**Exercise details:** Make an exact copy of the lines from the one containing "[0:03.00-0:04.00]" through the end of the records below, and leave out every picture.

[Stored data entries]
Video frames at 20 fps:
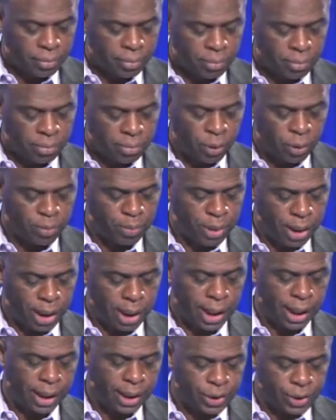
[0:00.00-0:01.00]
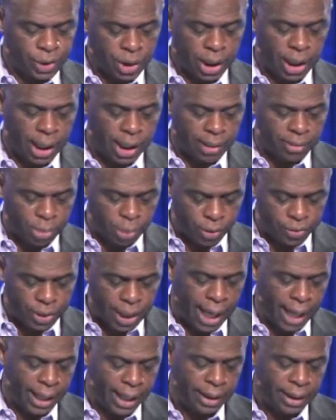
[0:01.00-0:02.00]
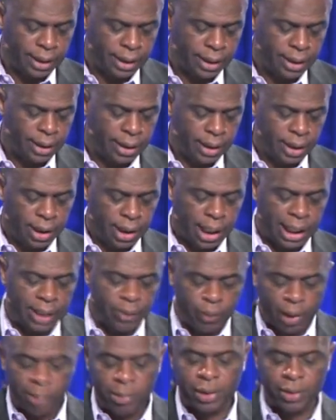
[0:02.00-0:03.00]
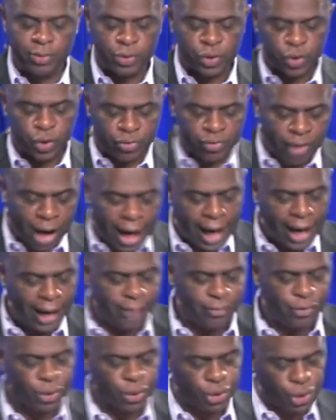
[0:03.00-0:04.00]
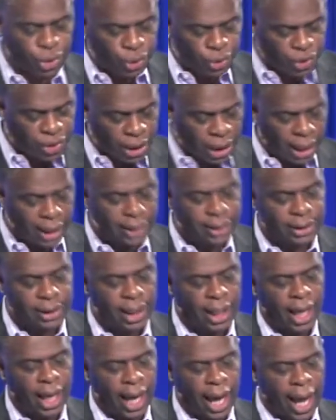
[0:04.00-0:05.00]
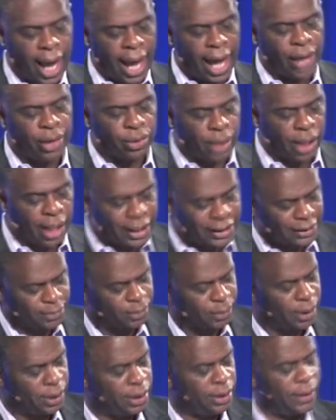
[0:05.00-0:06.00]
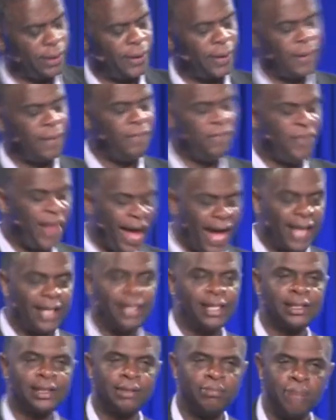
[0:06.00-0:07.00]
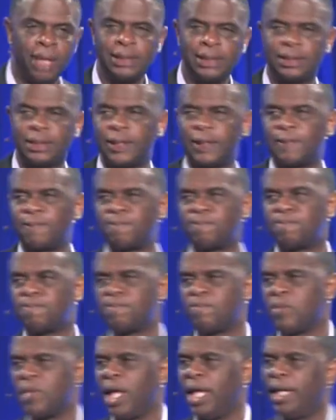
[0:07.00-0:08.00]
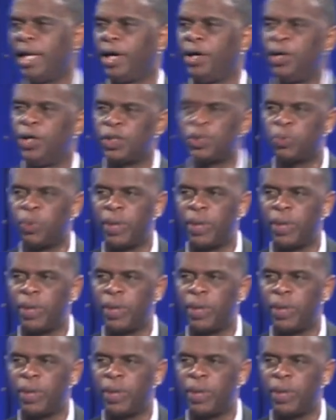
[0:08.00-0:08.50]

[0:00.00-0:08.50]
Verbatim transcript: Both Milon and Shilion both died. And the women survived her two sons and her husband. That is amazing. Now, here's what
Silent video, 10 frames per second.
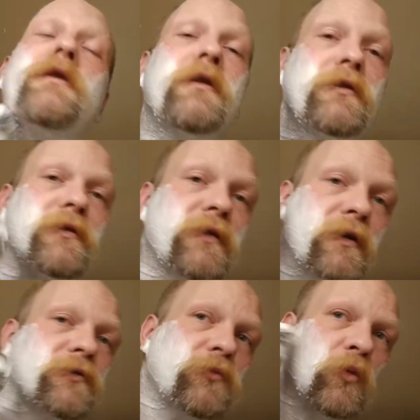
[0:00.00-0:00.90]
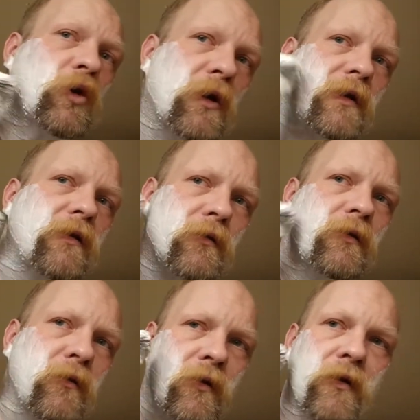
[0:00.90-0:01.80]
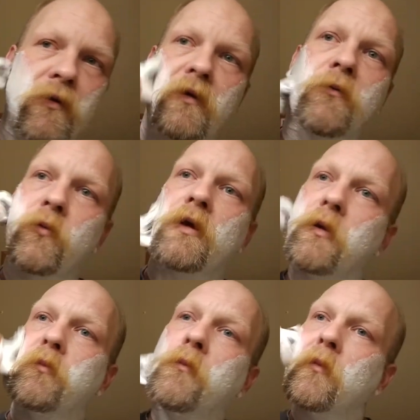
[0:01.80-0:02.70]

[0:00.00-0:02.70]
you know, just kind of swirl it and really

**Exercise output:**
[0:03.00-0:04.00]
[0:04.00-0:05.00]
[0:05.00-0:06.00]
[0:06.00-0:07.00]
[0:07.00-0:08.00]
[0:08.00-0:08.50]

[0:00.00-0:08.50]
Verbatim transcript: Both Milon and Shilion both died. And the women survived her two sons and her husband. That is amazing. Now, here's what
Silent video, 10 frames per second.
[0:00.00-0:00.90]
[0:00.90-0:01.80]
[0:01.80-0:02.70]

[0:00.00-0:02.70]
you know, just kind of swirl it and really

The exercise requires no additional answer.